Still, a jury will have many questions.
Prosecutors will need to explain why the accuser told Spacey he was a 23-year-old college student. And why he changed clothes to return to the bar at the conclusion of his shift to meet Spacey while having multiple drinks with him.
Prosecutors may argue that he was a starstruck 18-year-old, who was blinded by celebrity. A reasonable argument indeed. This might also explain the excessive drinking and prolonged conversation with Spacey.
The prosecution will no doubt assert that the accuser was just enjoying a night out with a celebrity while harmlessly being showered with attention when things began to turn. They may add that Spacey is to blame for using his celebrity to entice an unassuming victim. That would be yet another reasonable argument.
Prosecutors could also assert that the busboy assented to Spacey’s advances because he was simply embarrassed or didn’t wish to be rude or impolite.
But at the heart of the prosecutor’s case is whether Spacey acted with or without consent.
Faced with the other details from the accuser’s complaint, the jury will begin to question what steps the young man took to signal his refusal or displeasure with such an action.
That’s when the explanations become harder to countenance.
While Spacey was commenting on his penis size and touching the accuser’s thigh, what outward signs was Spacey given showing that his accuser was opposed to these overtures, and that the encounter was not consensual? Remember, the question is not whether Spacey’s actions were unwise, unwanted or unpleasant, but rather, whether they were criminal.
Although the complaint stated that the accuser tried to shift away from Spacey and move Spacey’s hands away, the problem for the prosecution is that while the busboy and Spacey had been seen together that night, no one witnessed an assault.
Could everyone have been so oblivious to what was occurring? Or could it be that the accuser’s apparent objections to Spacey’s advances were not obvious enough to be noted? And if no one else noticed a commotion or the busboy signaling his disapproval, might Spacey himself have misread the situation as well?
Then there is the detail of Spacey rubbing the accuser’s penis for three minutes.
A dramatic three-minute pause in the courtroom by the defense would make one truly appreciate how long a time that really is.
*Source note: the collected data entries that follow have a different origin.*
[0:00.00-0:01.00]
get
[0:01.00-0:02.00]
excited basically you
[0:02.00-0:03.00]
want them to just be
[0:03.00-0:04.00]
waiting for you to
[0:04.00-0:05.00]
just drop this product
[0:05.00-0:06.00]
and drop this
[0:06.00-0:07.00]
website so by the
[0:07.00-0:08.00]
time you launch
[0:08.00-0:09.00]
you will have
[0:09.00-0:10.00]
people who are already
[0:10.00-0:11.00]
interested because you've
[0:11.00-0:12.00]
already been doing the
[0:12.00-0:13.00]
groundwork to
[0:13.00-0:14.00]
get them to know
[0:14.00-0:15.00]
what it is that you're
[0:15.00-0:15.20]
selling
Would Spacey know of the accuser’s objection if the accuser did not either verbally stop Spacey from continuing or exert enough physical force against Spacey to make his disapproval obvious?
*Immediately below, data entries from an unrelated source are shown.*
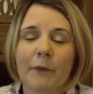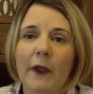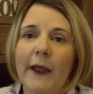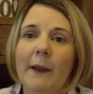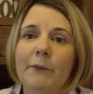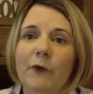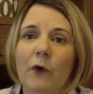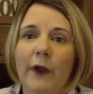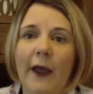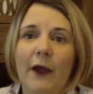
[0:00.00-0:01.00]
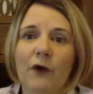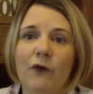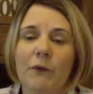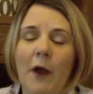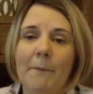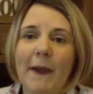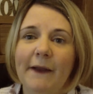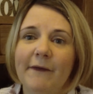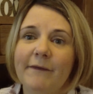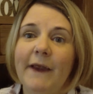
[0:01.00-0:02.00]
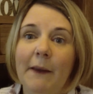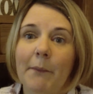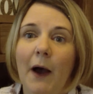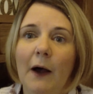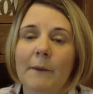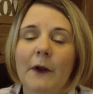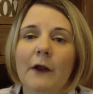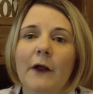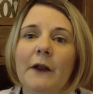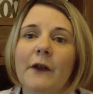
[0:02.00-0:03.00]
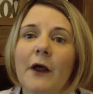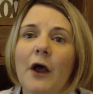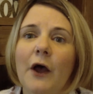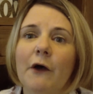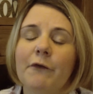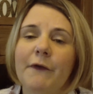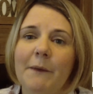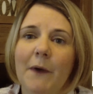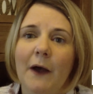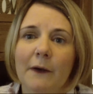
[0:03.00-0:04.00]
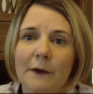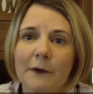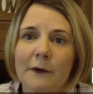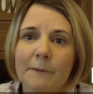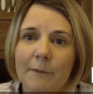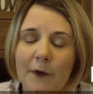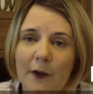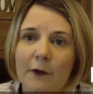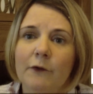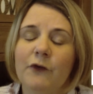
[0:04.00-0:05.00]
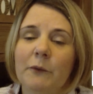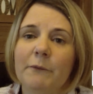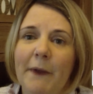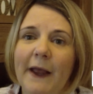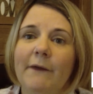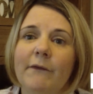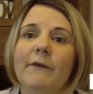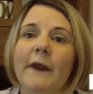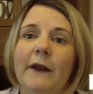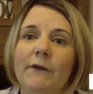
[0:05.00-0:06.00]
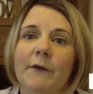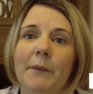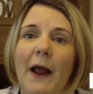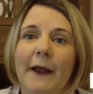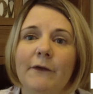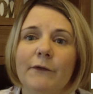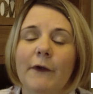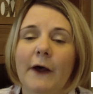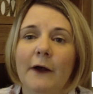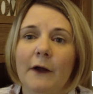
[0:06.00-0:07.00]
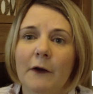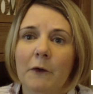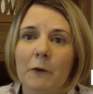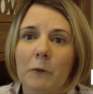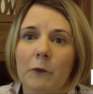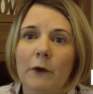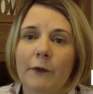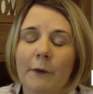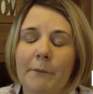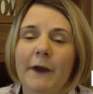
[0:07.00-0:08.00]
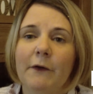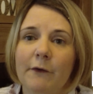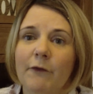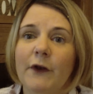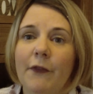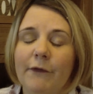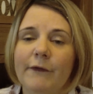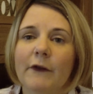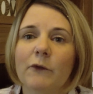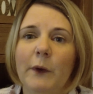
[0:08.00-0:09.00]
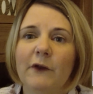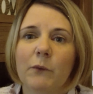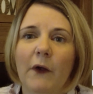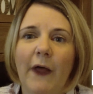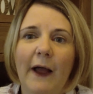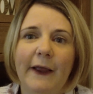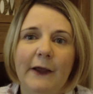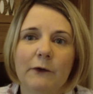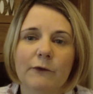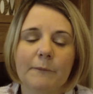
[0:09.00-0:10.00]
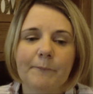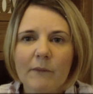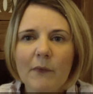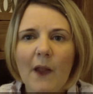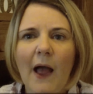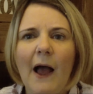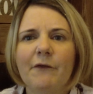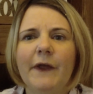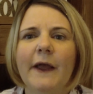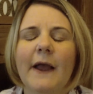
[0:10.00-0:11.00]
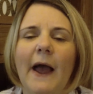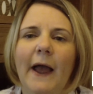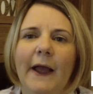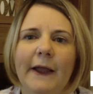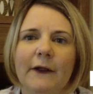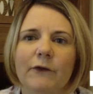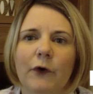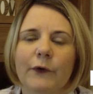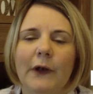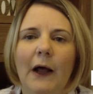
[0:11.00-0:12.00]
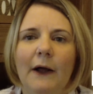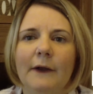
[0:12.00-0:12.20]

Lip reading: hip socket and made it deeper, and her femur, she was pinned into place for the period of another 6 weeks while that healed. Having a toddler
Afterward, Spacey got up to use the bathroom and the accuser left. The accuser said Spacey texted him that “I think we lost each other.”
This appears to suggest that Spacey believed in his mind that the encounter was voluntary. Then there’s the fact that the accuser had his cell phone in his hand during the alleged assault. Why not call 911? Instead, he was texting with his girlfriend during the encounter to convey what was happening. Since she didn’t believe him, he sent her a Snapchat video. The jury will have to determine whether those actions are consistent with someone being sexually assaulted.
A wild card in this case is what evidence the judge permits a jury to hear about Spacey’s prior alleged misdeeds. If the judge allows the jury to hear evidence of other sexual misconduct, a jury is not likely to look too kindly upon Spacey. Just ask Bill Cosby.
But if the judge disallows this evidence, and the case is about what happened at the bar involving this accuser, the prosecution will have a lot of explaining to do.
In a criminal case, proof of guilt beyond a reasonable doubt is what’s required. That’s a pretty high standard to reach. And the way I see it, that standard is not met by these facts. Based on the evidence currently available, it looks like Spacey could be found not guilty.